Friday, April 13, 2007

Juan's Wild Hair

The Imus incident offers a look into which way NPR leans. It would be possible to look at the coarsening effect of popular rap music on the culture and language--fair enough; God knows there's a lot of racist, misogynist lyrics in rap. Steve Inskeep and Juan Williams cover that angle this morning. Hey, but what about the angle that looks at the vulgar, rightist, misogynist garbage popular in the media? Williams and Inskeep don't go near that.

A fascinating aspect of this morning's piece and last Tuesday mornings similar "analysis" between Inskeep and Williams is the obsession with attacking Al Sharpton and Jesse Jackson. Again, Sharpton and Jackson have their shortcomings, but here is the Inskeep-Williams interchange from Tuesday:
(Inskeep) - "Juan, I have to ask you, you published a book last year that criticized protest tactics of people like Al Sharpton and Jesse Jackson who are now leading the protest against Don Imus.
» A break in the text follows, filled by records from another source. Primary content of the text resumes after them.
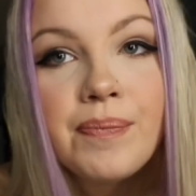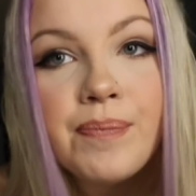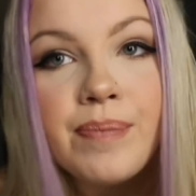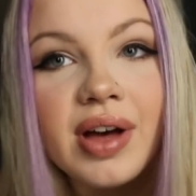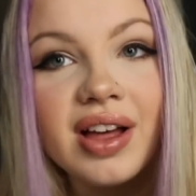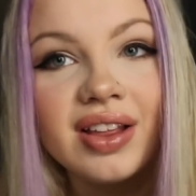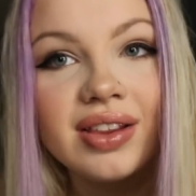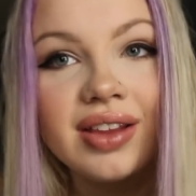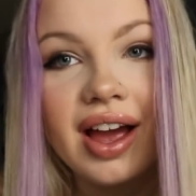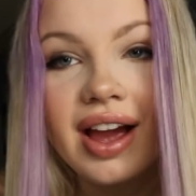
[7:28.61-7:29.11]

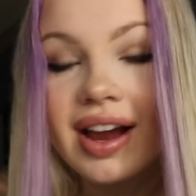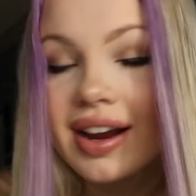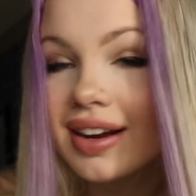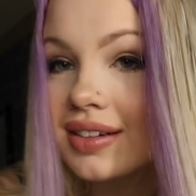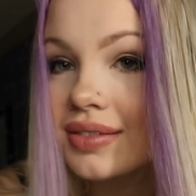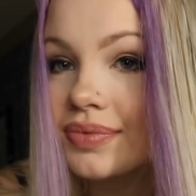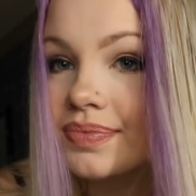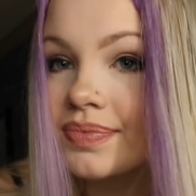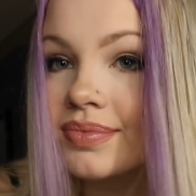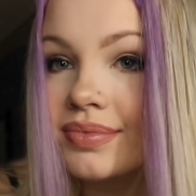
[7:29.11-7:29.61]
but
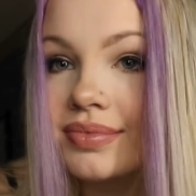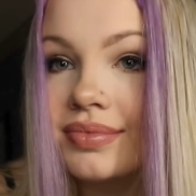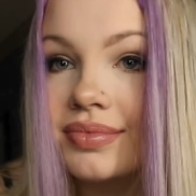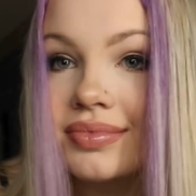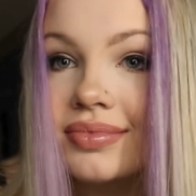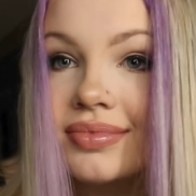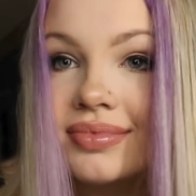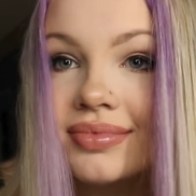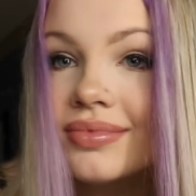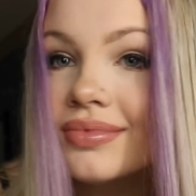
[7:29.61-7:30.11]
like,
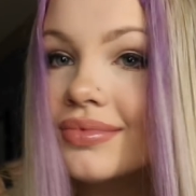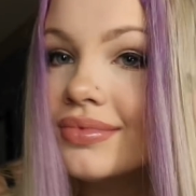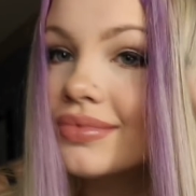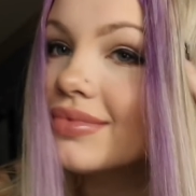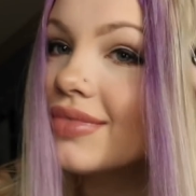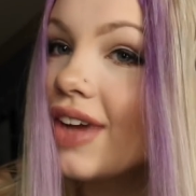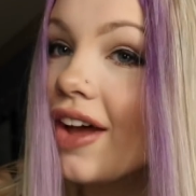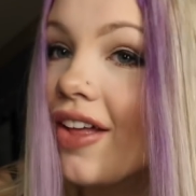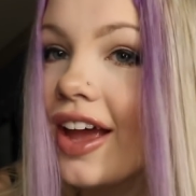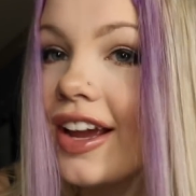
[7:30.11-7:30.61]

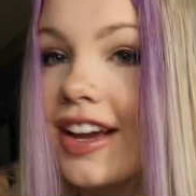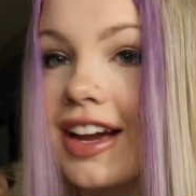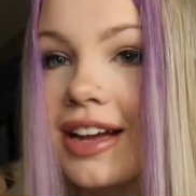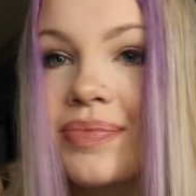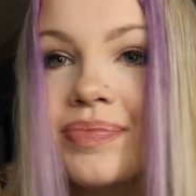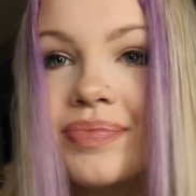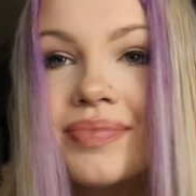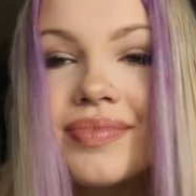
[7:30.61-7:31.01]
I like it.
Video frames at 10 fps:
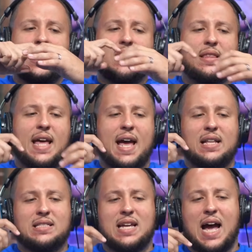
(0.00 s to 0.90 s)

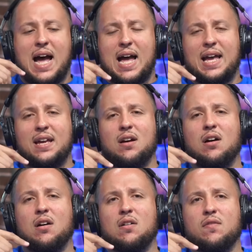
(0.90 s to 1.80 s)
that tie
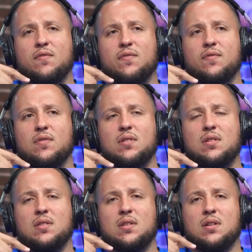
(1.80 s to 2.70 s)
of
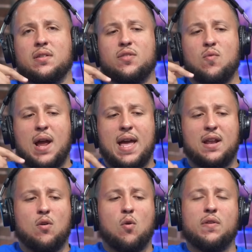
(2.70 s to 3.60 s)
the
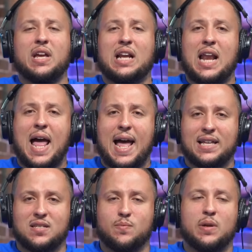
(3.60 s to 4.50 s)
thread or the
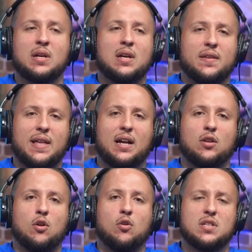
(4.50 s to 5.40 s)
clasp that
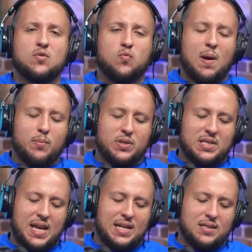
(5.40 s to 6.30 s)
closes
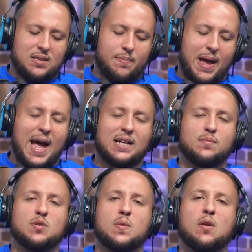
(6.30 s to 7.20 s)
represents the pact
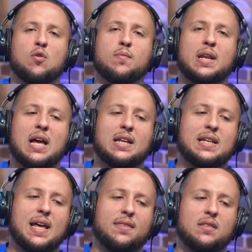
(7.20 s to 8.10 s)
between Orunmila and
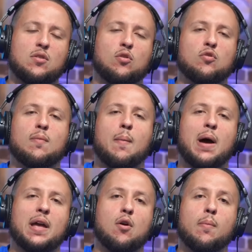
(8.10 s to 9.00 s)
Death in the Odu
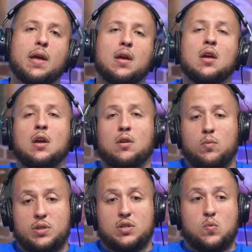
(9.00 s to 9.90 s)
Baba Ifa,
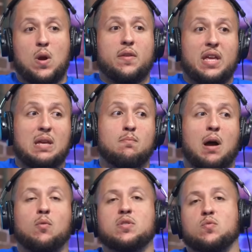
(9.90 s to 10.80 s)
which is where the
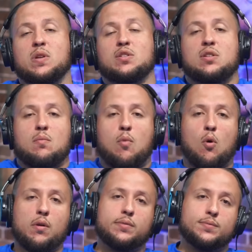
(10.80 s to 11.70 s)
Iba was originally born.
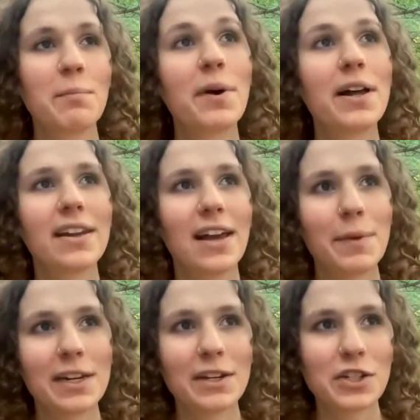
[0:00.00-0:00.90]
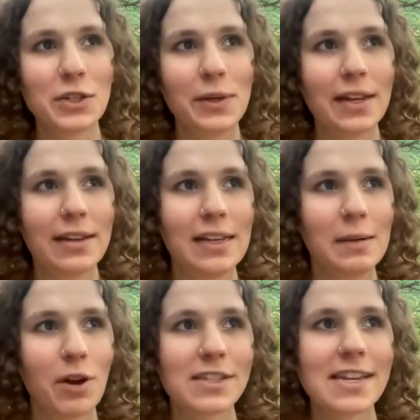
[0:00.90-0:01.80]
But I managed to get
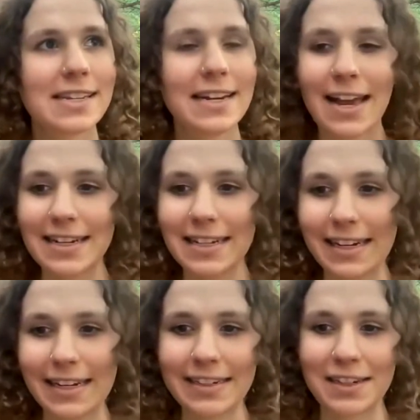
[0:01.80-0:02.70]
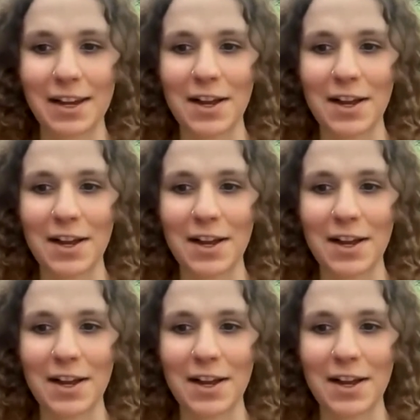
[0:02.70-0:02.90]
the processing IDE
Now, without minimizing what Imus said, is there any danger that there’s some overkill here?"
(Williams) - "Well there’s danger there could be a backlash, I mean what you see is that people, I mean lots of people, Steve, in our position, sort of in the media...what they’re saying is maybe this is a little bit of overkill, so they’re going to get caught, potentially a backlash from doing too much and from the idea that he has to go on Al Sharpton’s show, that Jesse Jackson is leading the protest. It looks like the same old dance..."
And then today Williams lays into Sharpton and Jackson: "...many of the rappers have been given a free pass by the same people who would, you know, criticize and condemn the Don Imuses...but it seems to me that the Al Sharptons, the Jesse Jacksons have allowed that kind of dehumanizing, wrong-headed language to go out in rap music..."

Well, well, well...Williams is sounding A LOT like rightist Michelle Malkin. The problem with this tact is that Sharpton has taken on the ugliness of rap - even recently (some might question how effectively) - and one of the earlier crusaders against gross rap was C. Delores Tucker a member of Jackson's Rainbow PUSH.

1 comment:

prep said...

Dr. C. Delores Tucker was the national chair of THE NATIONAL POLITICAL CONGRESS OF BLACK WOMEN (www.npcbw.org) located in Washington,DC with the founding member being Congress woman Shirley Chislom.